Carpentras, Vaucluse (Nemini - Colonia Iulia Carpentorate Neminorum, Narbonnaise, Meminii)
Découverte à Carpentras
1828
indéterminé
Datation
type des Décennales : variante. Toutes dernières années du règne de Trajan voire début du règne d'Hadrien.
Analyse
D'après ROSSO 2006 : Rosso, E., L'image de l'Empereur en Gaule romaine. Portraits et inscriptions, Paris, 2006, p. 394-396.
La tête est cassée directement sous le menton selon un plan horizontal. L'extrémité du nez et celle du menton manquent, ainsi que le bord de l'oreille droite. Un éclat de marbre a sauté au-dessus de l'oeil droit, endommageant une mèche de la frange.
L'arrière de la tête présente un plan vertical scié, duquel dépasse un tenon de
marbre de section carrée ; le sommet du crâne est très plat. La tête est très légèrement penchée et tournée vers la gauche. Le globe oculaire est lisse,
les paupières supérieures profondément incisées et bordées d'un épais double trait ; le front est très bas et les sourcils froncés (deux fines rides traversent le front au-dessus du nez). La bouche, aux lèvres très minces, présente des commissures particulièrement profondes ; les plis naso-labiaux sont marqués par deux grandes rides. Les cheveux sont incisés de manière assez sèche ; le traitement est plus léger sur le sommet du crâne.
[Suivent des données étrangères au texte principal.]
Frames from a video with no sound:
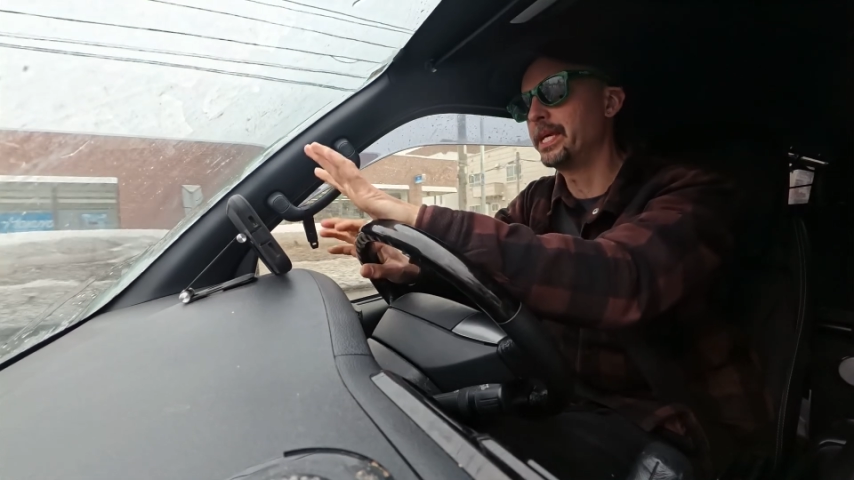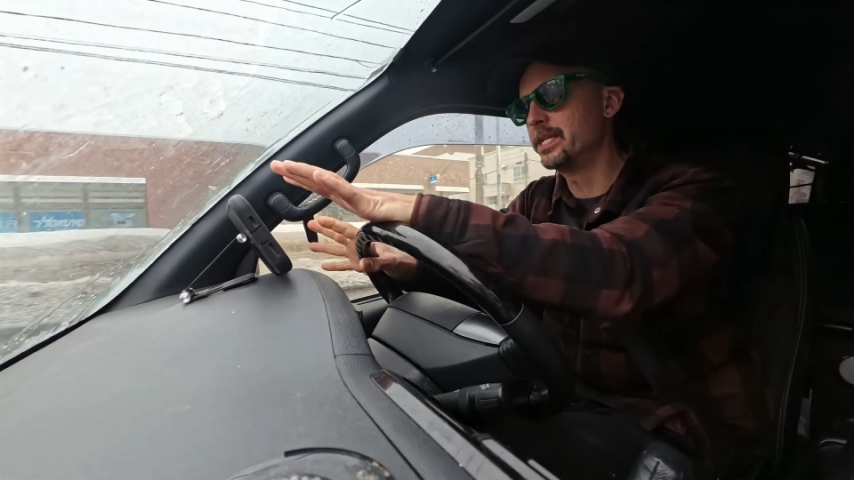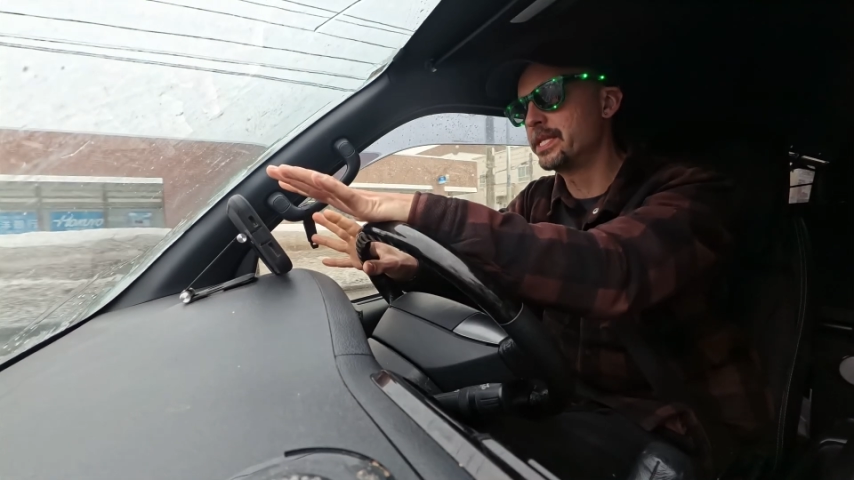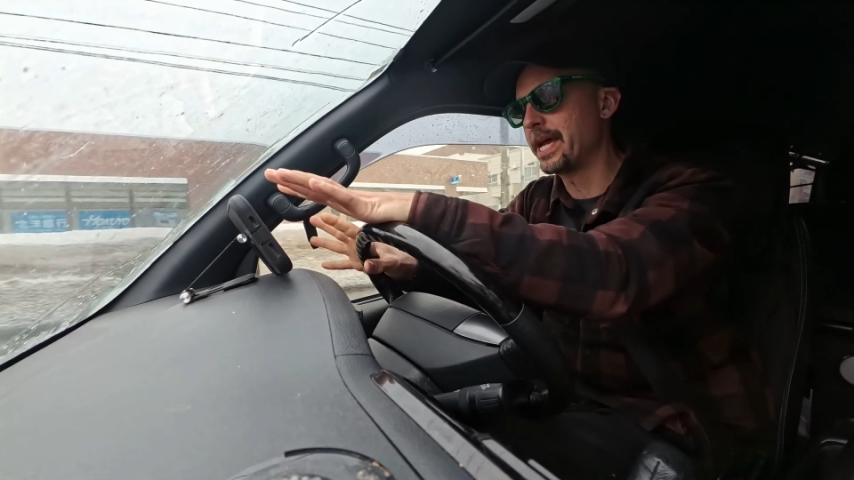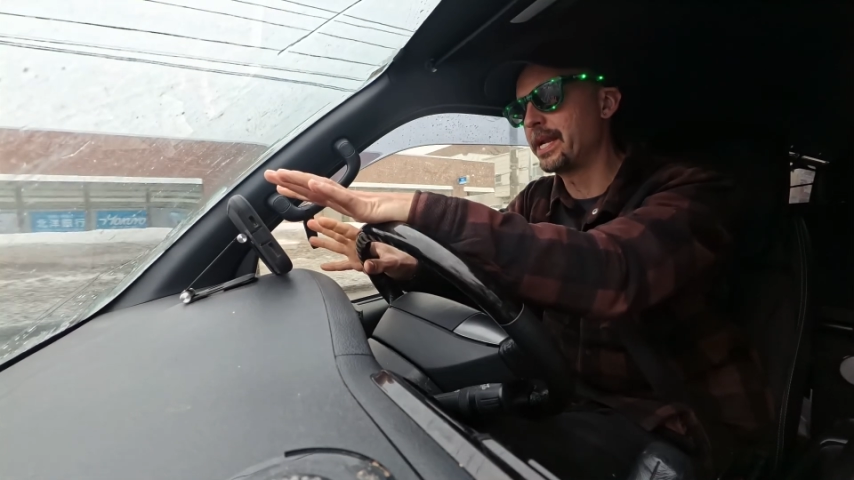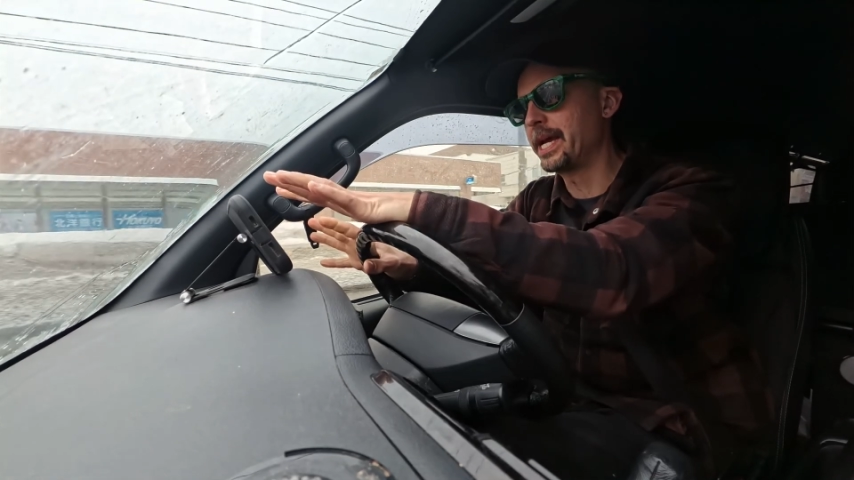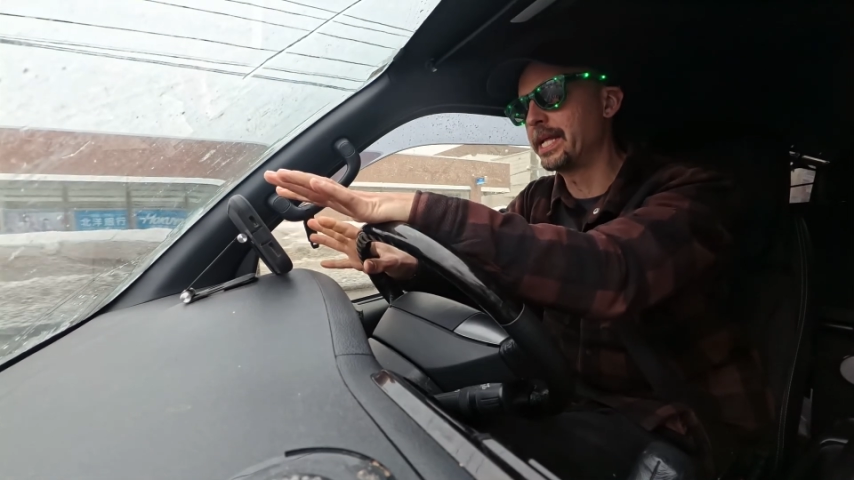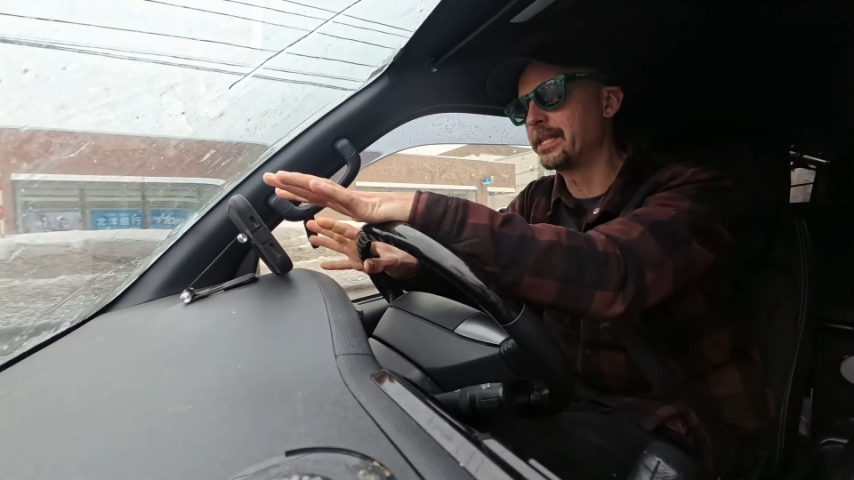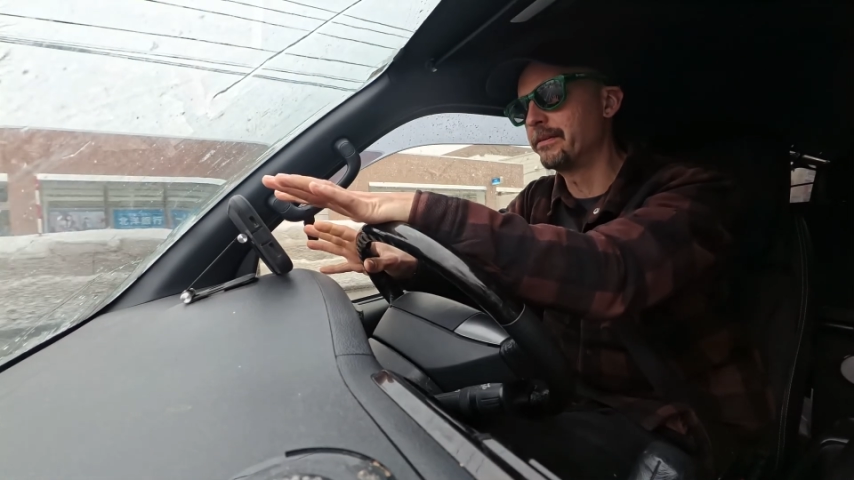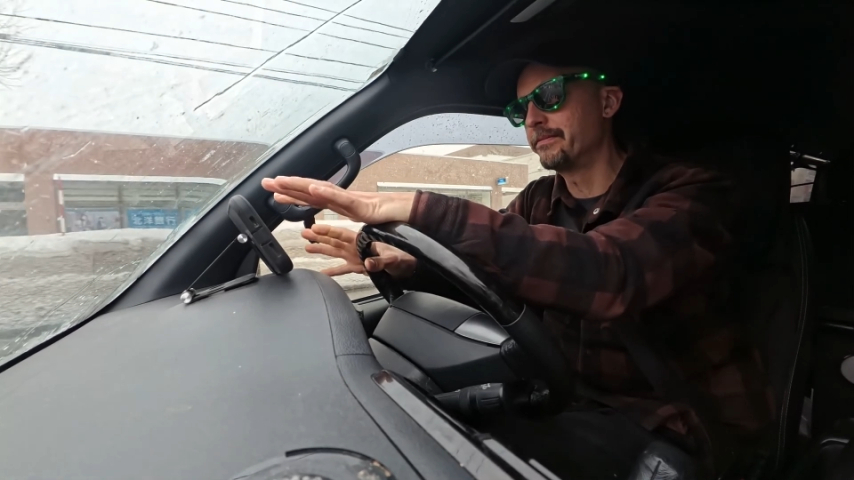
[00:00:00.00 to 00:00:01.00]
is that
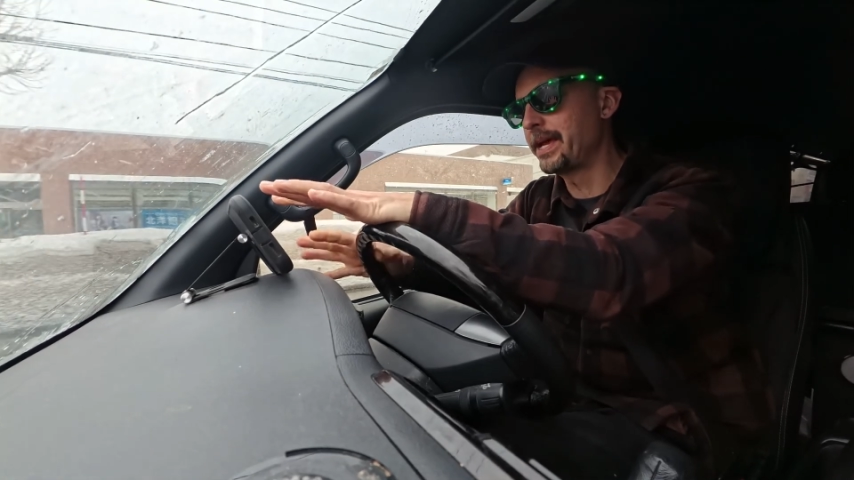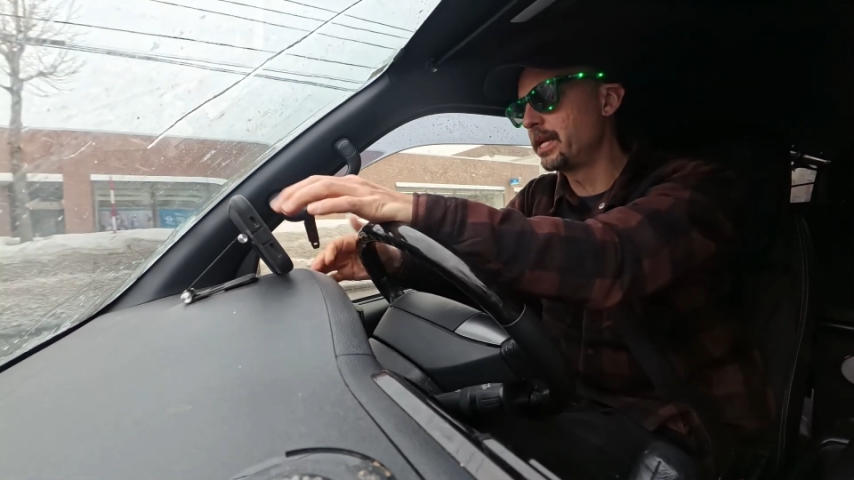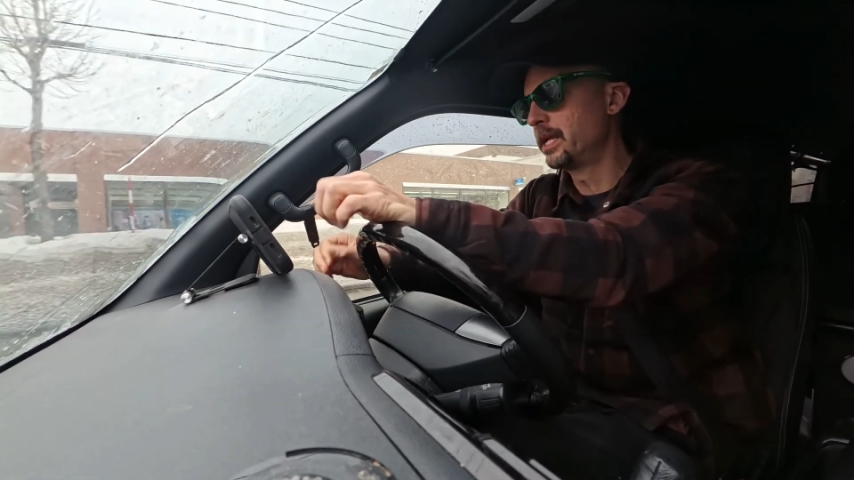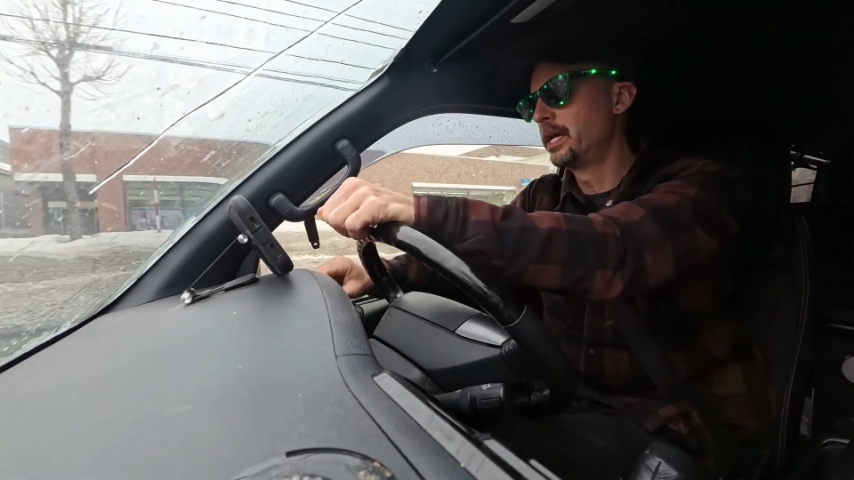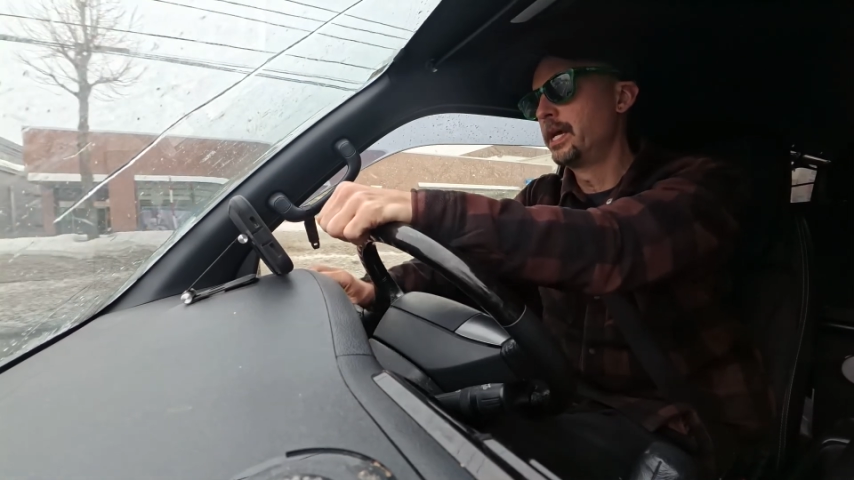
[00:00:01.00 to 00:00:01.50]
night at the event,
La physionomie particulièrement marquée de ce portrait permet d'y reconnaitre sans hésitation l'empereur Trajan : le front bas, la bouche mince et sinueuse et
les plis naso-labiaux très profonds sont tout à fait caractéristiques. Les traits du visage, qui sont ceux d'un homme avancé en âge, semblent le désigner
comme une effigie de la fin du règne: W. H. Gross propose effectivement de le dater des "dernières années de la vie de Trajan"(461). Mais, comme le note H. Jucker, la disparition d'une mèche au-dessus de l'angle interne de l'oeil droit empêche une appréciation exacte de l'indice capillaire et donc du type iconographique (462). Ici, la frange se caractérise par une série médiane de mèches peignées vers la gauche, encadrée à gauche par une pince largement ouverte et, à droite, par une fourche.
Du point de vue de la succession des types, le changement de direction d'une grande partie des mèches de la frange frontale de la droite vers la gauche intervient avec ce que l'on appelle commodément le type IV ou type des Décennales, parce qu'on a longtemps considéré que le prototype en avait été créé
pour commémorer la dixième année de règne de Trajan. En fait, on considère aujourd'hui que le triomphe sur les Daces de 107 ap. J.- C. constitue une meilleure occasion pour la création de ce type. L'indice capillaire comporte,
au sein de la rangée de mèches peignées vers la gauche, une pince très largement ouverte, à l'endroit précis où l'effigie de Carpentras est endommagée.
H. Jucker distingue en outre deux séries de variantes de ce type IV : la première (IV A), qui est représentée notamment par la tète d'Oslo, se démarque du groupe principal en ce que c'est une fourche et non une pince qui s'ouvre
au-dessus de l'oeil droit ; la seconde (IV B), à laquelle l'auteur rattache la tête de Carpentras, comporte une petite fourche à l'angle du front, du côté droit, et surtout, une pince au-dessus de l'oeil gauche ; il s'agit la d'une variante que Gross désigne du nom « d'Opferbildtypus» ou « type du sacrifice», dans la mesure où l'empereur est représenté suivant ce type sur une scène de sacrifice de la colonne Trajane où il apparait capite uelato. Elle se caractérise par une inclinaison de la tète vers la gauche et des traits vieillis, particularités que l'on retrouve effectivement sur le portrait de Carpentras.
Je la rapprocherais volontiers d'une tête conservée en Crète (Héraclion, musée, inv. 317) et considérerais qu'elle se rattache plutôt à la variante « de la tête d'Oslo », ainsi que semblent indiquer les mèches temporales et la fourche située au-dessus de l'oeil droit. Avec ces deux séries de variantes, on serait donc en présence d'une « actualisation du type IV datant des toutes dernières années du règne de Trajan, voire du début du règne d'Hadrien, ainsi que le suggère J.-Ch. Balty(464), adaptation pour laquelle il n'est pas nécessaire de supposer, selon
H. Jucker, la création d'un nouvel Urbild.